Everyone makes a bad trade now and then
Professional traders say they feel good about their performance if their success rate is anything above 50%. Imagine that success rate in other professions. What if your doctor was only right 50% of the time? What if an architect charged with building a new bridge only had a 50% success rate? Seems a little scary, doesn’t it? It is, but even with that low success rate it’s still possible to make money and the secret lies in managing your trades. You have to know when a loser is really a loser and when to let winners run.
If you’re a retail investor, it’s hard to know what to do when trades don’t work out the way you hoped. Here are a few ideas.
Just like anything else, the best way to manage a bad trade is to reduce your risk of finding yourself in that position in the first place. You’ve probably heard how you should do your research but what does that mean to a trader? Apart from Yahoo! Finance and Stock Twits, there are some basics you’ll need to have dialed in. First, it means that you should have better than average knowledge in technical analysis. You should know how to read a chart. Don’t bother looking at a chart that doesn’t have the 20,50, and 200 day simple moving averages on the chart. For shorter term traders, these are some of the best indicators of what a stock is going to do in the near future.
Avoid the Losers
Not the losing trades but the losing companies. It’s all about risk/reward. There are thousands of stocks in the market so why would anybody pick a stock that is in a downtrend when there are others that are heading higher? Value investing is different than trading. Stick with the stocks that are heavily traded and by all means, avoid penny stocks. When something is cheap in price it’s cheap in value. If it wasn’t, everybody would buy it and that would drive the price up.
Don’t Double Down
Think of your days as a child. If you ever had a lemonade stand or something similar where you set up a table in front of your house to sell something, you remember how good it felt when somebody would stop at your stand and purchase what you were selling. It was empowering but what if you lived on a street that had little or no traffic? After a day or two you would resign yourself to the fact that your location is a losing location. You would either cut your losses or find another street.
Amateur traders do the opposite. When their lemonade stand fails, they purchase another stand and put it on the same street hoping that two will be better than one. If you were a long term investor who believed strongly in the strength of the company, doubling down would be an appropriate strategy. When investors double down, that lowers their average cost as they wait for sometimes years for the stock to rebound but if you’re a short term trader, somebody who holds a stock for a month or less, this strategy often does nothing more than double your losses. When a stock takes a nosedive, it tends to take a long time to recover.
Set Your Stops
None, zero, zilch! That’s the number of trades that should sit in your account without a stop loss on it.

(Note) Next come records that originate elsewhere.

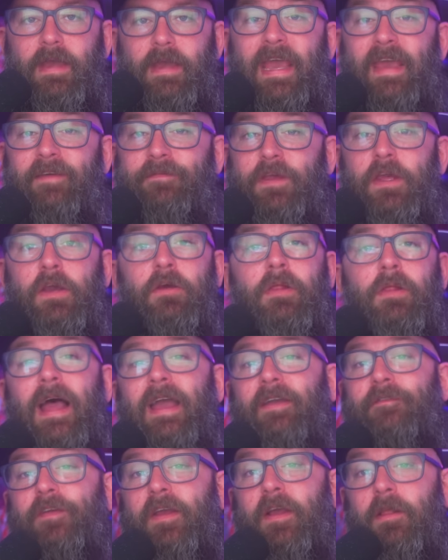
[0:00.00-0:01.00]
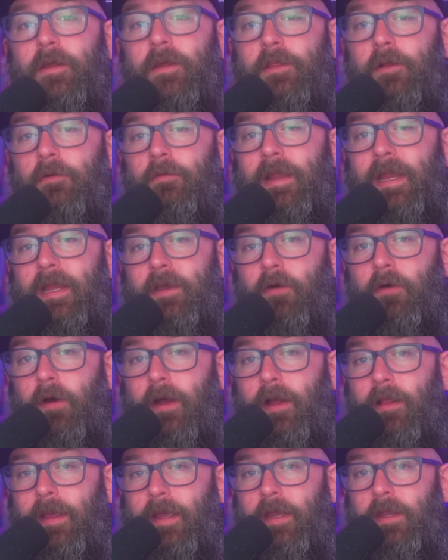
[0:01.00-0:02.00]
If you like feeling the
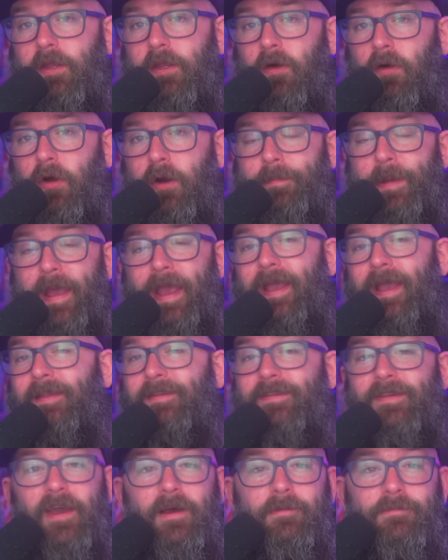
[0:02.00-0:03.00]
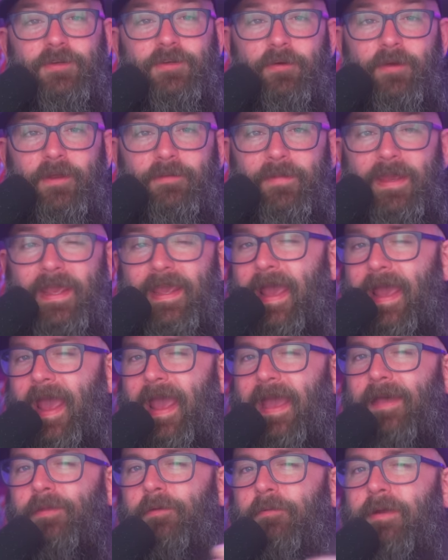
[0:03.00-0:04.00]
recoil in your pants, come join me
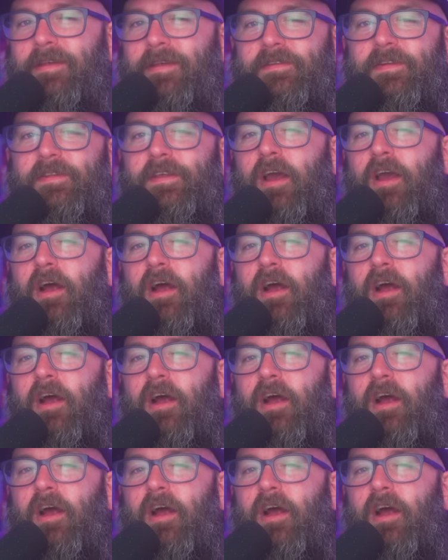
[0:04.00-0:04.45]
and the rest of the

The conventional wisdom is to never let a stock trade lose more than 7% of its value and never let an options trade lose more than 30%. If you allow a trade to get outside of those stops, you’re not practicing good trade management. Always set a stop.

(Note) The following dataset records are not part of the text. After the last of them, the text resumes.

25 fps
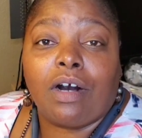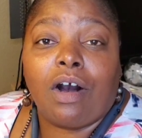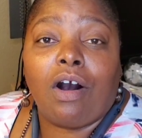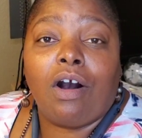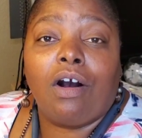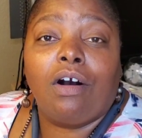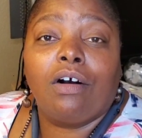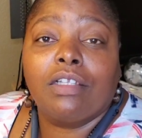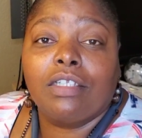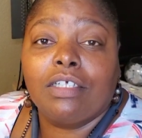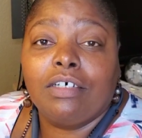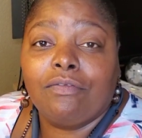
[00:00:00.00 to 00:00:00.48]

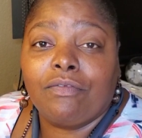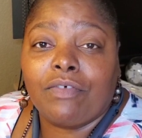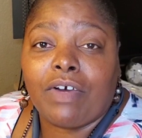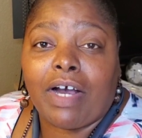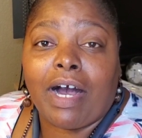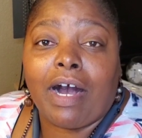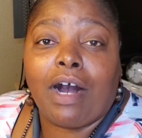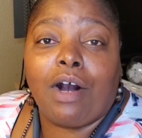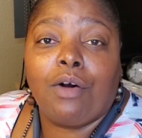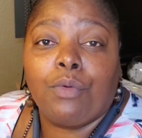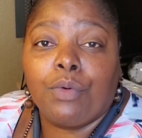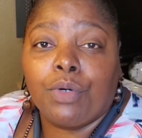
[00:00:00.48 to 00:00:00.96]
all of
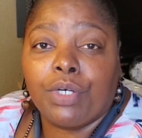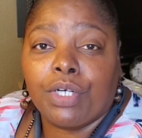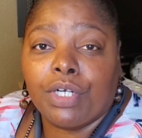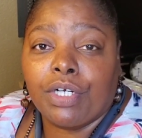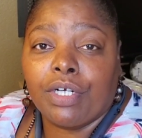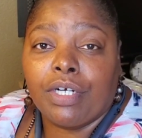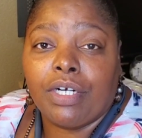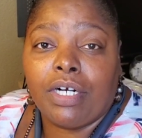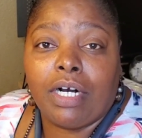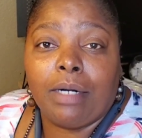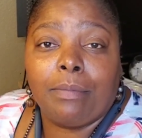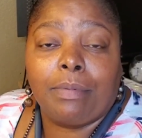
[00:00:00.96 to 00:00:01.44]

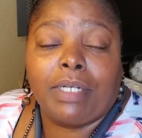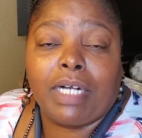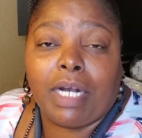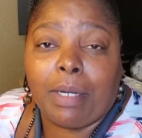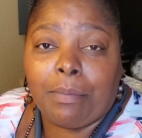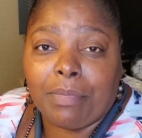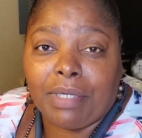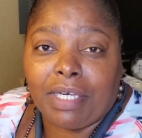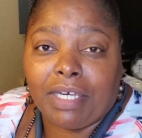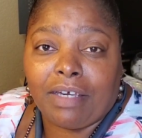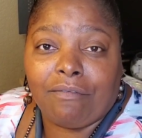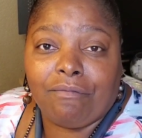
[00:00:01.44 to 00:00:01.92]
our
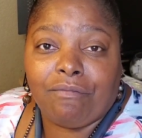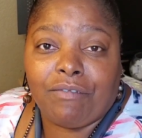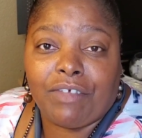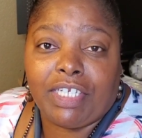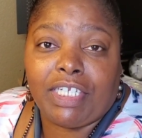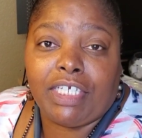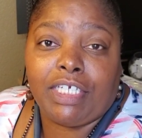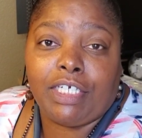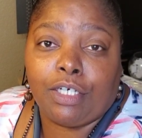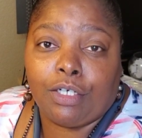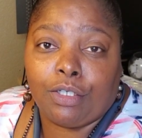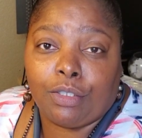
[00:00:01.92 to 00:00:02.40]
upcoming
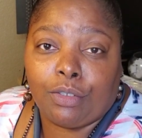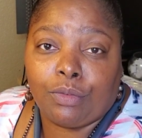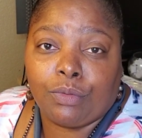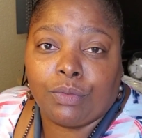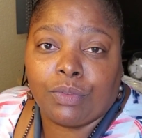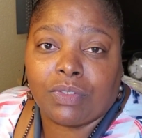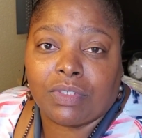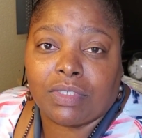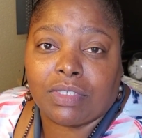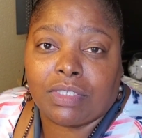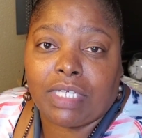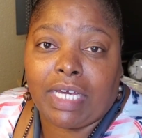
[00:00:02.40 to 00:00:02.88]

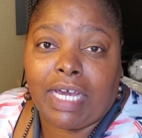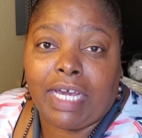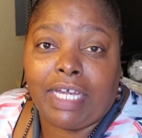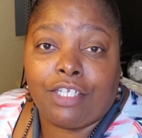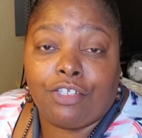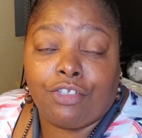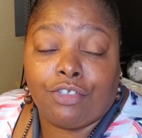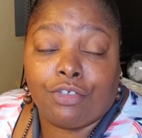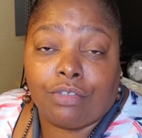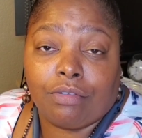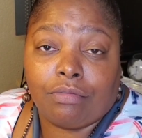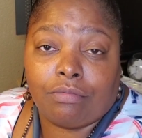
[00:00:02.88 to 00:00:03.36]
videos
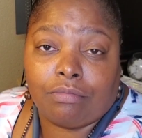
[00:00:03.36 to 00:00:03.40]
and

How is it that a 50% success rate can still turn a profit? Because if you only lose 7% on one trade but made 30% on another, you’re still up (before taxes and commissions) 23% and that’s a substantial gain. When you limit your losses and let your winning trades run to the upside, you will make money.
It All Comes Down to This…
What do you do when a trade goes bad? First, examine the risk/reward before entering the trade and by all means, don’t overtrade. If 10 people with what they thought were great business ideas showed up and asked you for money, would you give it to them? You would research each and maybe invest in one. Be choosy with your trades. Last, there’s no room for hope in trading. Cut your losses early and fast. When you hope that a losing trade will turn a profit, you’ll often be disappointed.